El buen gusto
Hoy la lucha de clases ha dejado paso a un enfrentamiento distinto. Se trata del clash entre los deplorables y los adorables. Los primeros son los perdedores de la historia, los desgraciados, los frustrados, los enfadados. Los adorables son los triunfadores, los que han tenido éxito, aquellos que viven su vida con plenitud y conciencia.
Esta clasificación política tiene otra dimensión, de orden moral. Los adorables son generosos, altruistas y, movidos por la empatía, piensan sin tregua en los demás. Los deplorables, en cambio, son egoístas. Nunca piensan en términos universales y conciben el mundo según aquello que les es propio y lo que no lo es -el colmo de lo detestable como es bien sabido.
Y existe, además, otra faceta del enfrentamiento moderno.
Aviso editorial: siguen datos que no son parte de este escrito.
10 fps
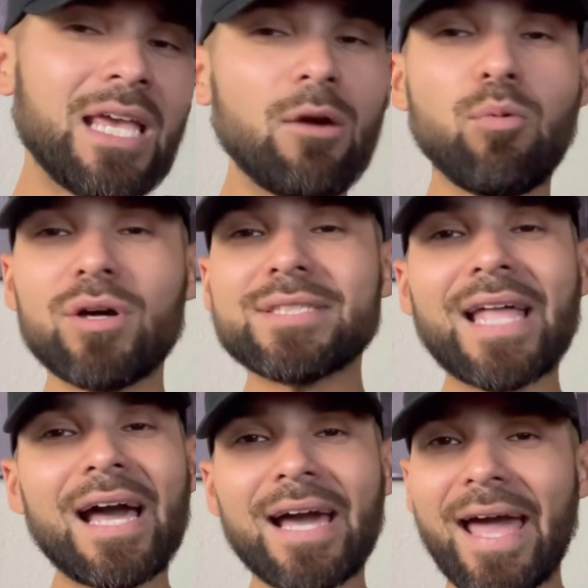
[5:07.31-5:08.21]
It was
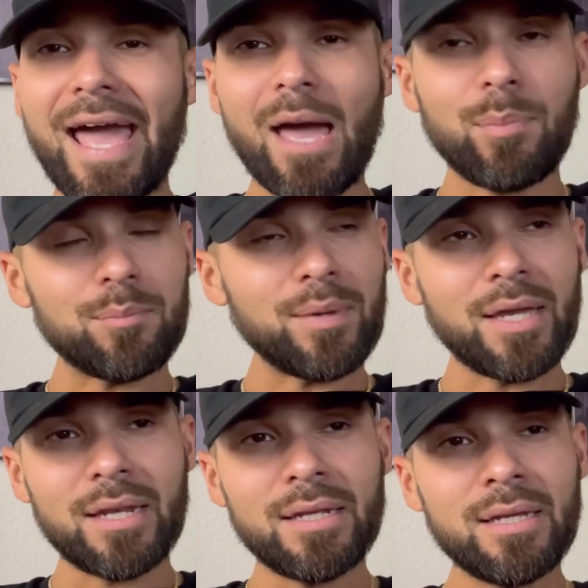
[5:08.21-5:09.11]
not gonna happen,
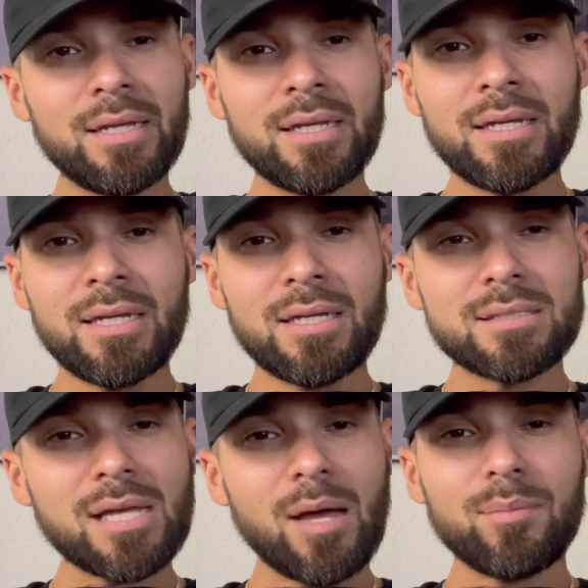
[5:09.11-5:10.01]
man.
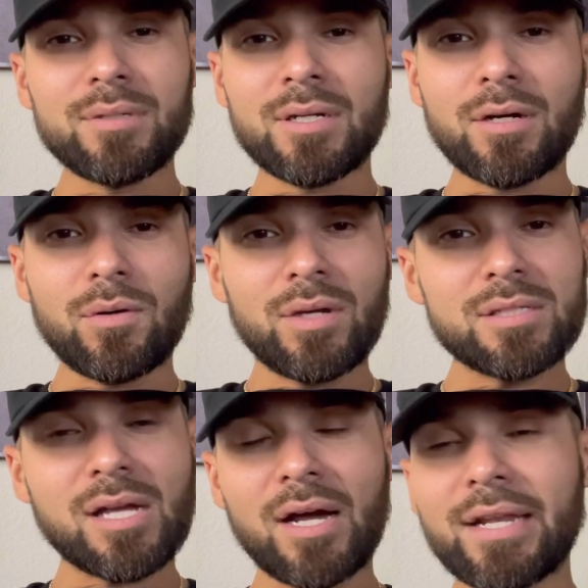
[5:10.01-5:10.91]
Tom, he's
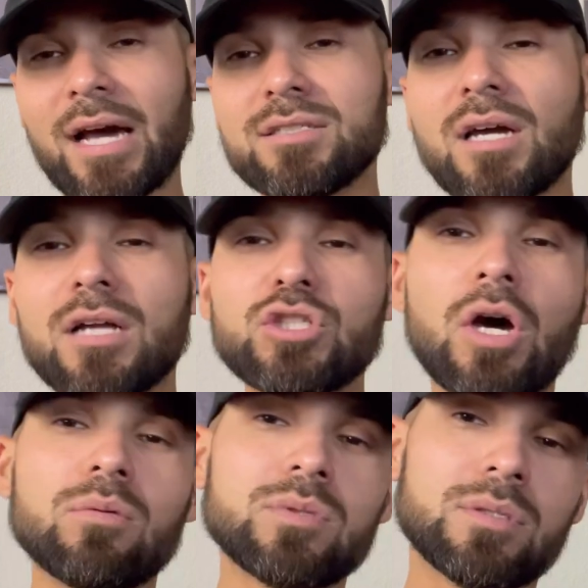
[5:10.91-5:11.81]
calling out John
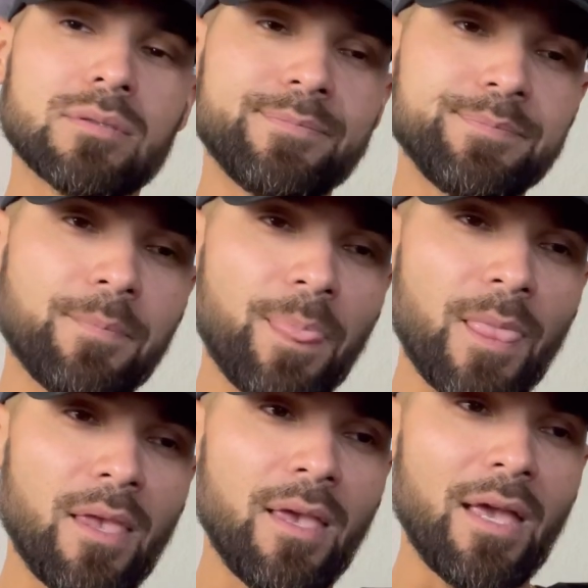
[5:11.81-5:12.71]
Jones.
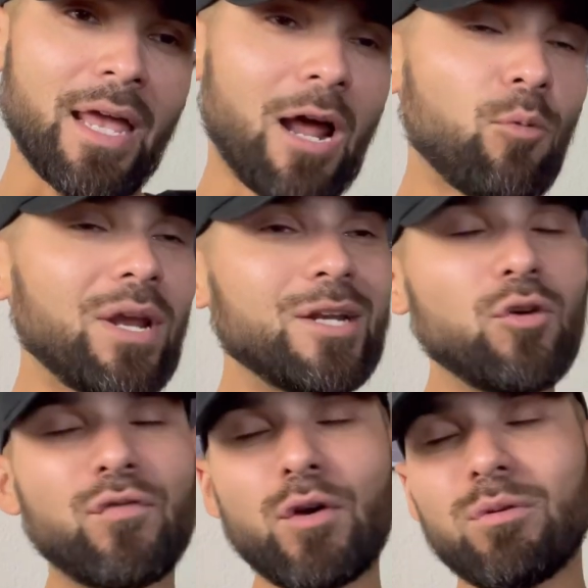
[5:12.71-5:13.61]
And I really
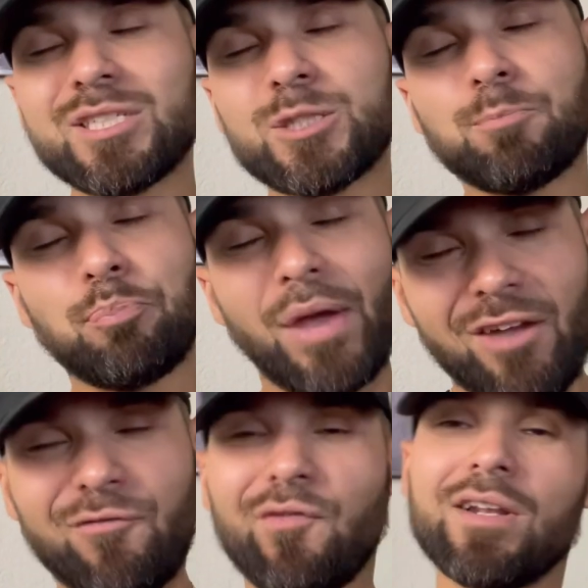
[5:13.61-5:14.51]
do feel
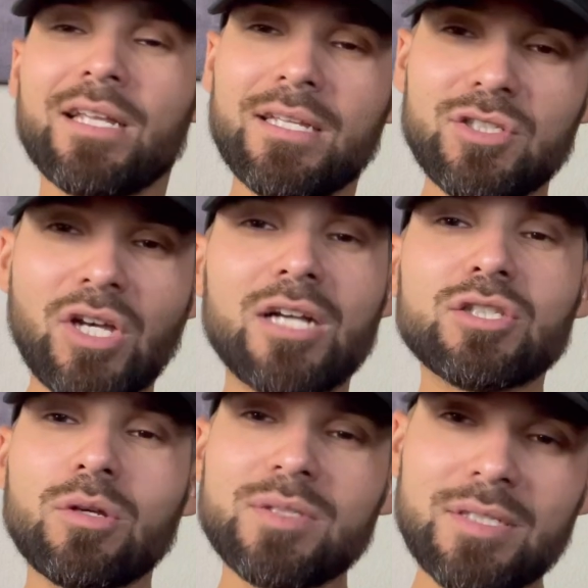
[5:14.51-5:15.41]
respectfully, John
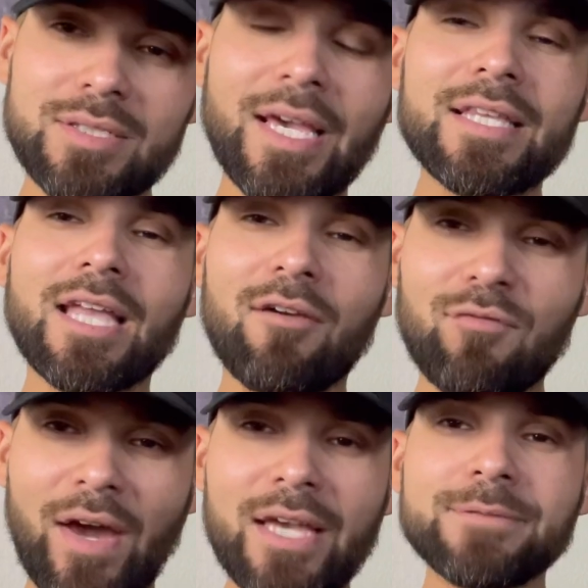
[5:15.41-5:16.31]
Jones needs to take that
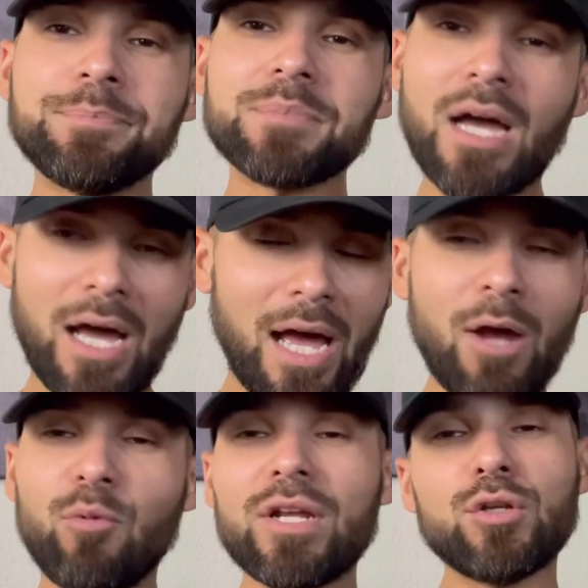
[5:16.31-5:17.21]
fight.
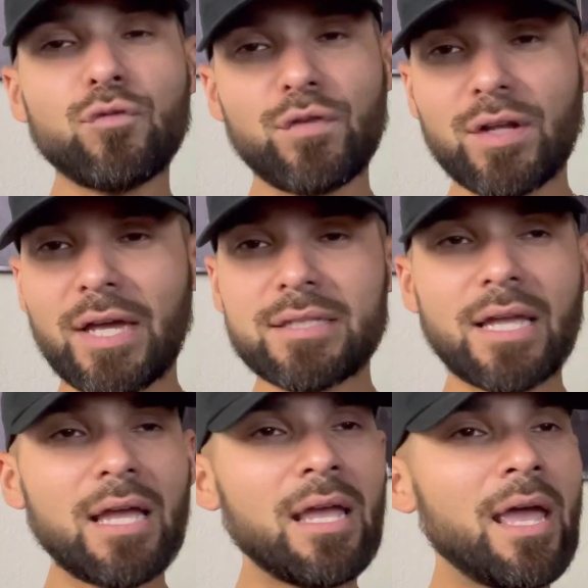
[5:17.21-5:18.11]
I really do feel like
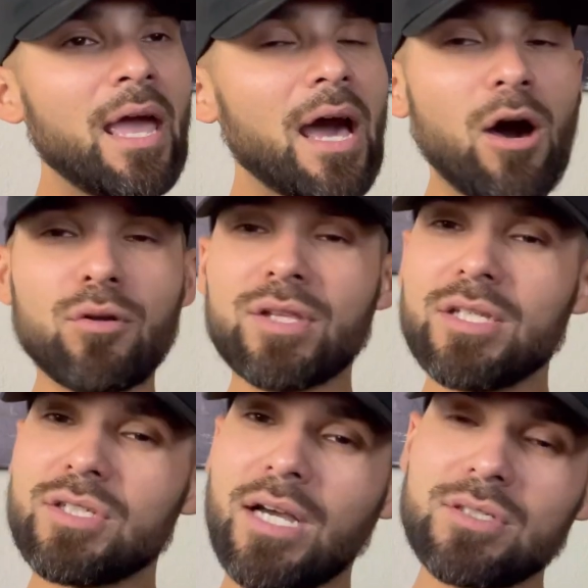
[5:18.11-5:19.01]
that. I don't
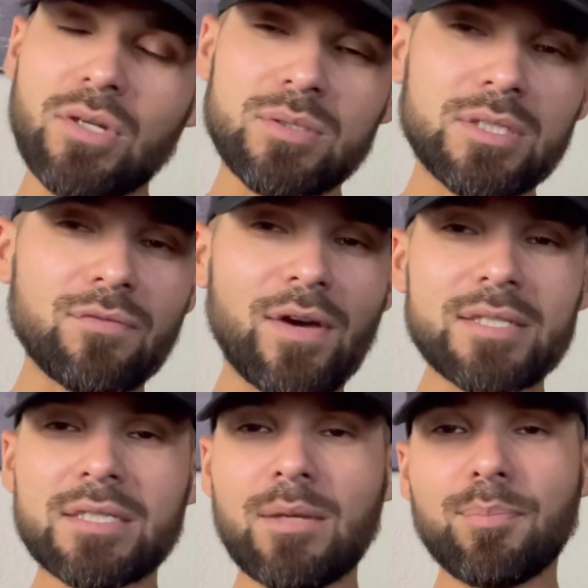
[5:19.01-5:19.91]
think John Jones needs to fight
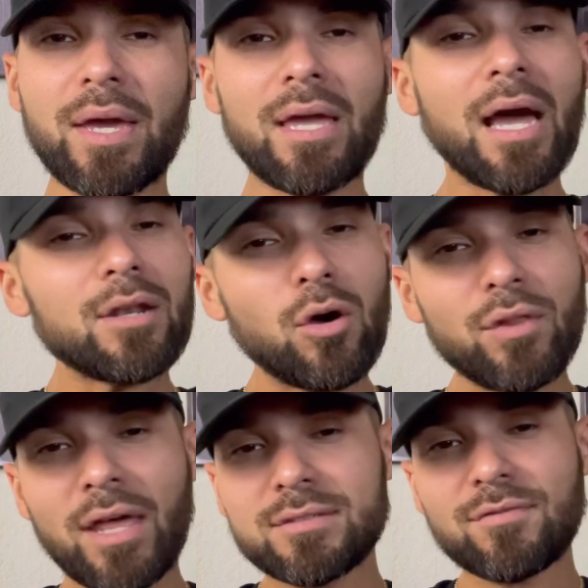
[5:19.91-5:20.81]
Stipe. I know
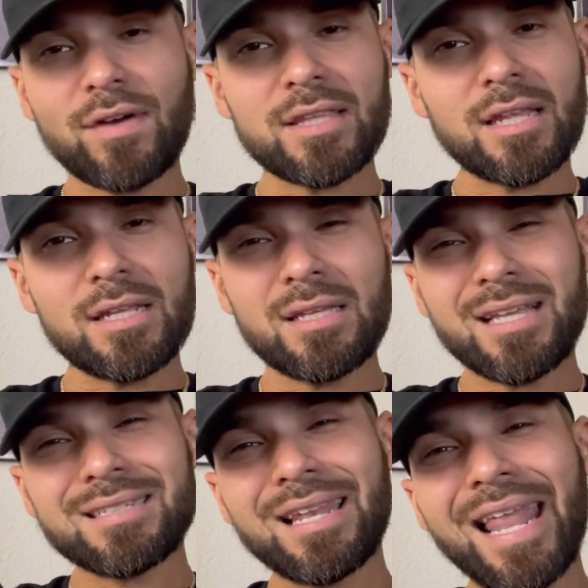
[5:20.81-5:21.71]
that's a fight
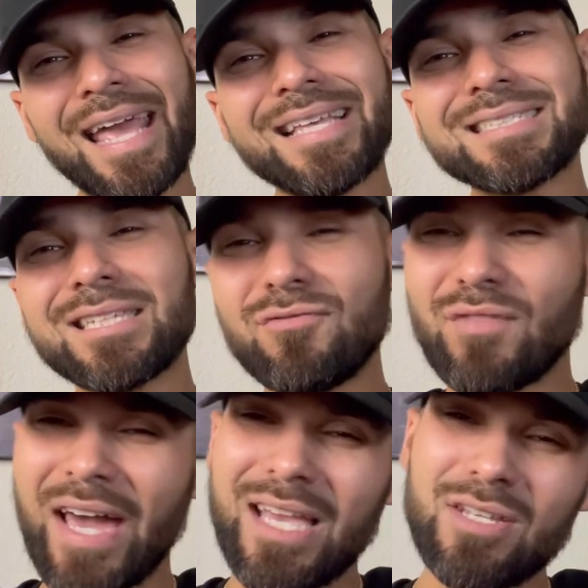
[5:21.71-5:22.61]
that's a legacy
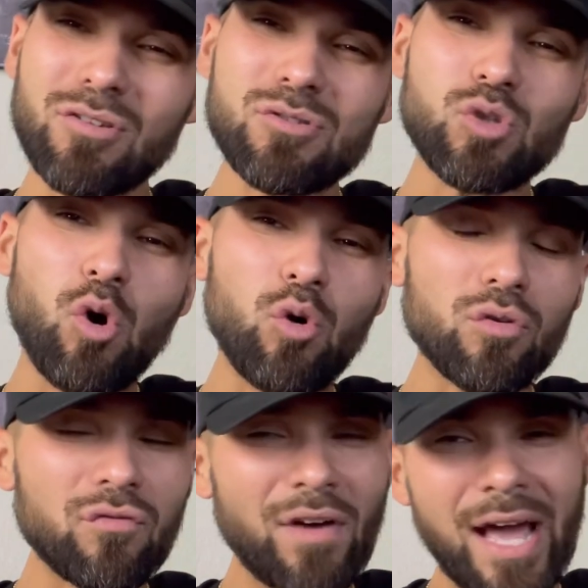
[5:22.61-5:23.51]
fight, two
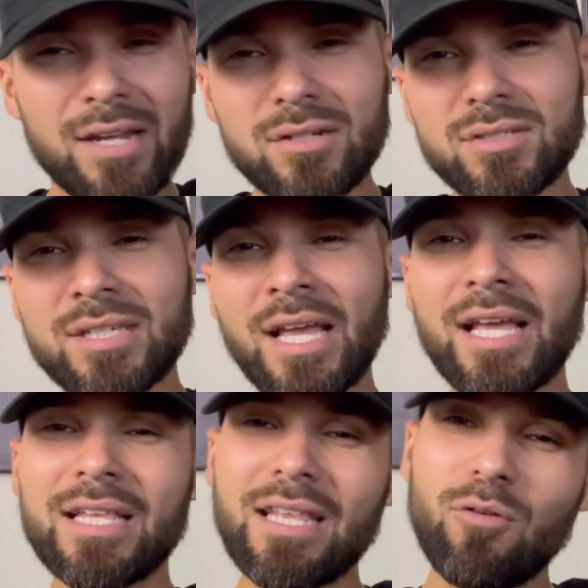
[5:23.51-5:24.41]
older fighters.
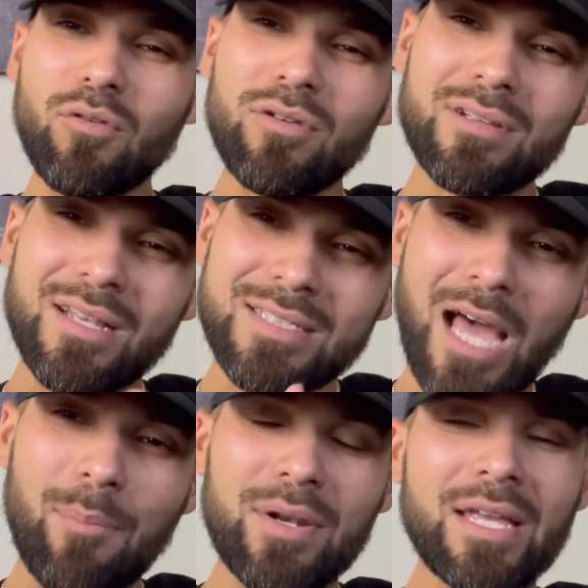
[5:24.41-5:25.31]
They were on
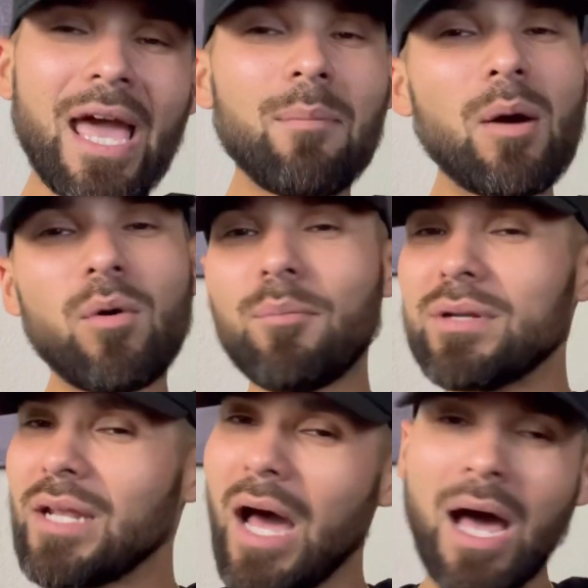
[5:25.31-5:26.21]
top of the game at one, but
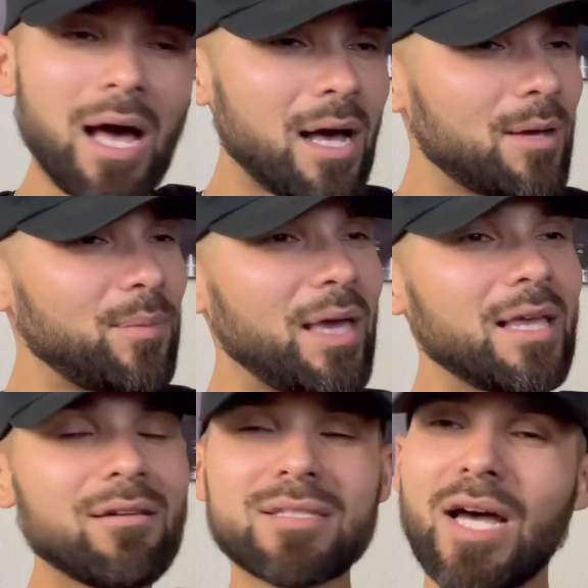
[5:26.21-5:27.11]
nah, man,
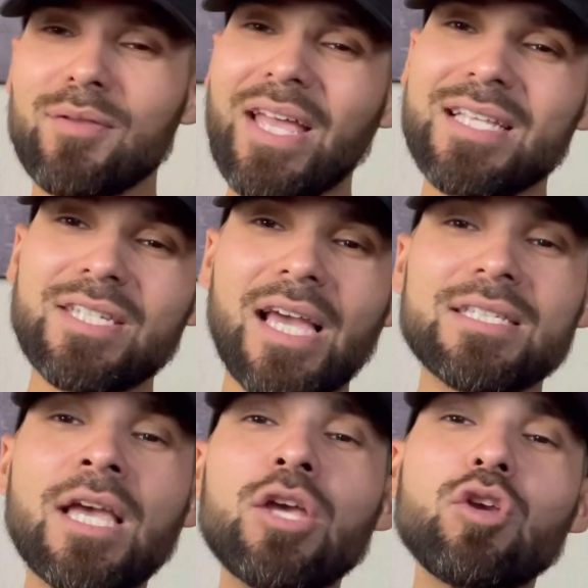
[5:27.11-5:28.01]
give Tom that chance.
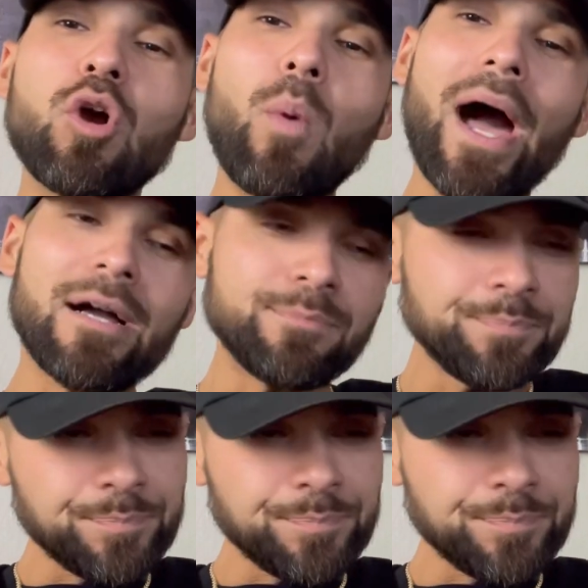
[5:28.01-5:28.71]
You know why?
Esta es de índole estética. La característica más desagradable de los deplorables es, efectivamente, que no tienen el menor gusto. Los adorables lo tienen exquisito. Lo aprenden desde niños, lo siguen cultivando más tarde y han hecho de él el eje fundamental de su vida. Todo tiene que ser bonito, o cool, a veces incluso bello. Frente a eso, como es bien sabido, los deplorables no se limitan a tener el gusto averiado. También desconfían de la estética y han llegado a pensar o a intuir, porque esta gente no piensa, que el buen gusto es un vicio.
Este redescubrimiento de un principio ético clásico significa que tal vez se haya empezado a poner en cuestión el fondo de lo que ha llegado a ser el criterio de distinción política más sólido y más inamovible, que es, como ya se habrá adivinado, de orden estético. El mundo entero vive pendiente de lo estético, pero –como ocurre en otras muchas cuestiones- en España esta distinción que permite segregar a los que son estéticamente aceptables de los que son repulsivos tuvo raíces tempranas.
Desde la cursilería militante de los regeneracionistas espirituales y estéticos de la Institución Libre de Enseñanza, hace ya más de un siglo, ha moldeado la vida cultural de nuestra sociedad, es decir su vida entera. La refundación de España no era espiritual, ni social, ni económica: era estética y la estética era y sigue siendo la clave de casi todo. No hay criterio más sectario, más difícil de combatir que el que dictan los árbitros del buen gusto. Generaciones enteras se han plegado a él, muchas veces sin saberlo, hasta tal punto la segregación es implícita y está sobrentendida por naturaleza. En esto, la buena conciencia y su capacidad intrínseca de violencia no tienen límites.